As 2600 has often said, too many things are online that don't need to be. The coffee shop didn't need to grind to a halt because they couldn't access their Wi-Fi-based Point of Sale (POS) system. A few years ago, they and the onsite c-store had cash registers that would have worked, but again they're gone. There's a definite tradeoff in convenience by having networked devices, but the old system would allow them to provide minimal services, and still bring in some money.
Once we had basic Internet access, we were able to use most of the many third-party apps involved in our work. The lesson received from this seems to be that third-party apps are the way to go. And maybe that's true. I'm offering a user's-eye perspective, not an expert's. But it seems we're placing a lot more faith in a lot of different corporations than I really have. We're especially committed to absolute and unquestioned faith in Microsoft Teams, which will never go down, never be hacked, and never change in ways we don't like - but we will have no control over it. Since the pandemic, there's been a strong push for us to migrate all our work to Teams, and the attack has left that as our only option.

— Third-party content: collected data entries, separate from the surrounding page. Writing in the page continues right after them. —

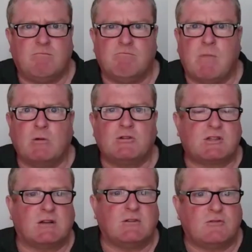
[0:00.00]

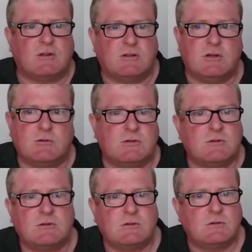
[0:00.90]
most countries use
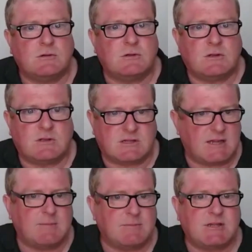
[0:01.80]
the
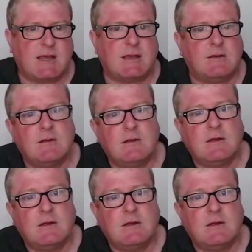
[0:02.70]
same saying.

The use of Teams and SharePoint lend themselves to limiting access to information, so it's not a thrilling development, and a lot of our third-party systems are both frustrating to use and leave us on our own with scanty customer service support. Minus Microsoft, which IT is willing to deal with. I much preferred the days of local servers and local support, but apparently they can't be made secure enough. But if we all move our data and services to a few big-name companies, who else will there be to attack but them?
In the meantime, don't get complacent! It could hit anyone at any time, and if your organization doesn't have a backup, you can try to be prepared within your own limitations.